Elizabeth Blackwell (1707 – 1758) was a Scottish botanical illustrator and author who was best known as both the artist and engraver for the plates of "A Curious Herbal", published between 1737 and 1739. The book illustrated many odd-looking and unknown plants from the New World, and was designed as a reference work on medicinal plants for the use of physicians and apothecaries.
The Armitt Sisters - Mary Louisa Armitt (1851 – 1911) was a polymath. She studied musicology, ornithology and social history. Annie Armitt (1850 – 1933) was a botanical illustrator, their oldest sister Sophia (1847 – 1908) was a botanist. They well gifted and well educated and set up a school in Eccles with Sophia becoming headteacher. In 1886 they retired to the Lake District, where they moved in intellectual circles. Mary died at Rydale Cottages, and after her death, The Armitt Library was founded on her bequest in order that the intellectual activity of Ambleside could be celebrated.
Mary Edwards (1750 – 1815) was the first female “human computer” at Greenwich.

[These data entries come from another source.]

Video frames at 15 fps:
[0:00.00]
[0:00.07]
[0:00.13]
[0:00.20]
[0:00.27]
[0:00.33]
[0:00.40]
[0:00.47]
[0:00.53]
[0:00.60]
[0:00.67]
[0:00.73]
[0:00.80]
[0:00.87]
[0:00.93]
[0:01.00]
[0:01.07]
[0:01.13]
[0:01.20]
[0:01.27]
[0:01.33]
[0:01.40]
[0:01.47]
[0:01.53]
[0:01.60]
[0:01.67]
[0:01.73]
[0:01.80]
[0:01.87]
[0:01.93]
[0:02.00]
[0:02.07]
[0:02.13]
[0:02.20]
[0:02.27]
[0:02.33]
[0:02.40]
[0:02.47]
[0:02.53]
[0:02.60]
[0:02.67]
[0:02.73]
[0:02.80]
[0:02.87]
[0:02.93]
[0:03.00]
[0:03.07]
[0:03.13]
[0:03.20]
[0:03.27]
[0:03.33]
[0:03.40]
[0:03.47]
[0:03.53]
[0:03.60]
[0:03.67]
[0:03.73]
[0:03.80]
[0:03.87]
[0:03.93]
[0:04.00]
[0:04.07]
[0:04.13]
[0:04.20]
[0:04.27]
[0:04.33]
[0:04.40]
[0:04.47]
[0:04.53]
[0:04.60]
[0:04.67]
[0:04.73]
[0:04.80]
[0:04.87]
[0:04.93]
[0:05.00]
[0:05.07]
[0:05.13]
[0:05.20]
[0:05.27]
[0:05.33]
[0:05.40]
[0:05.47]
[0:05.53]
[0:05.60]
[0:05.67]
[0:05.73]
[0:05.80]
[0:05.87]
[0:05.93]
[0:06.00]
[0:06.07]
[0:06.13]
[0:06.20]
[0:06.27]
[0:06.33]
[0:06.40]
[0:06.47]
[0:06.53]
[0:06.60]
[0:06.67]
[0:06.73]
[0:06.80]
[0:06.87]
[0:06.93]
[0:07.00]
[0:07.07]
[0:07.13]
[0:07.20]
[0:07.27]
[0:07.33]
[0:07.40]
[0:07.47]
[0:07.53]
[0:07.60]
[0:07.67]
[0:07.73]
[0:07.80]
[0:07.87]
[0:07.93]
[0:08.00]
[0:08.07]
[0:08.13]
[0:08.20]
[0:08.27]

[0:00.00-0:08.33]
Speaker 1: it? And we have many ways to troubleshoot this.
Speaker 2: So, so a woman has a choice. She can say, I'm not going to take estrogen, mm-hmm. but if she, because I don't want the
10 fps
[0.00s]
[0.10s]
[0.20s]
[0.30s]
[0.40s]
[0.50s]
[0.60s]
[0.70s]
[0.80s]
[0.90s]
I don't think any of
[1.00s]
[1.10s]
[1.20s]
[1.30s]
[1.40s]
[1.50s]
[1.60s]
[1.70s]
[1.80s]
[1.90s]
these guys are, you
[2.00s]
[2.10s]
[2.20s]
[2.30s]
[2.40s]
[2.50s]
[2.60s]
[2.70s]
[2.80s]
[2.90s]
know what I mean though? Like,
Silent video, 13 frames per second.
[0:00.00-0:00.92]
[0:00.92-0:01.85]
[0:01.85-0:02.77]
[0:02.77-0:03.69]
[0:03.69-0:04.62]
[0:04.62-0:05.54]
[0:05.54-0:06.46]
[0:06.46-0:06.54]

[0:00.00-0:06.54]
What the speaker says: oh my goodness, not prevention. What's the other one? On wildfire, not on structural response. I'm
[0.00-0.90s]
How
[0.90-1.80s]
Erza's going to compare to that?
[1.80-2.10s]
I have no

Annie Russell Maunder – (1868 – 1947) was a Northern Irish astronomer, specialising in solar activity. She studied at Girton College, Cambridge and worked at the Royal Observatory, Greenwich as one of the first 'lady computers' employed in the early 1890s.
Dame Miriam Rothschild (1908 – 2005) was a zoologist, naturalist, academic and eccentric who was the “Queen Bee “of research into parasites and their hosts. She grew up on the Ashton Wold Estate and was the first person to work out the flea's jumping mechanism. Because of her inherited wealth, she didn’t have to apply for grant funding and had no formal education. Her doctorates were always honorary and as such she was considered an amateur.
Kathleen Lonsdale (1903-1971) was an x-ray crystallographer and the first of two women elected Fellows of the Royal Society in 1945, along with Marjory Stephenson.
Marjory Stephenson (1885-1948) was a biochemist and, along with Kathleen Lonsdale, was the first woman to be elected to the Royal Society in 1945.
Mary Buckland (1797 - 1857) was a British palaeontologist, marine biologist and scientific illustrator.
Elsie Widdowson (1906 – 2000) was a British nutritionist. She and Dr Robert McCance were responsible for overseeing the government-mandated addition of vitamins to food and wartime rationing during the Second World War.
Sarah Stone (1760–1844) was as an English natural history illustrator and painter. Her works included many studies of specimens brought back from expeditions to England from Australia and the Pacific. Her illustrations are the first studies of many species so make them highly significant in the world of science.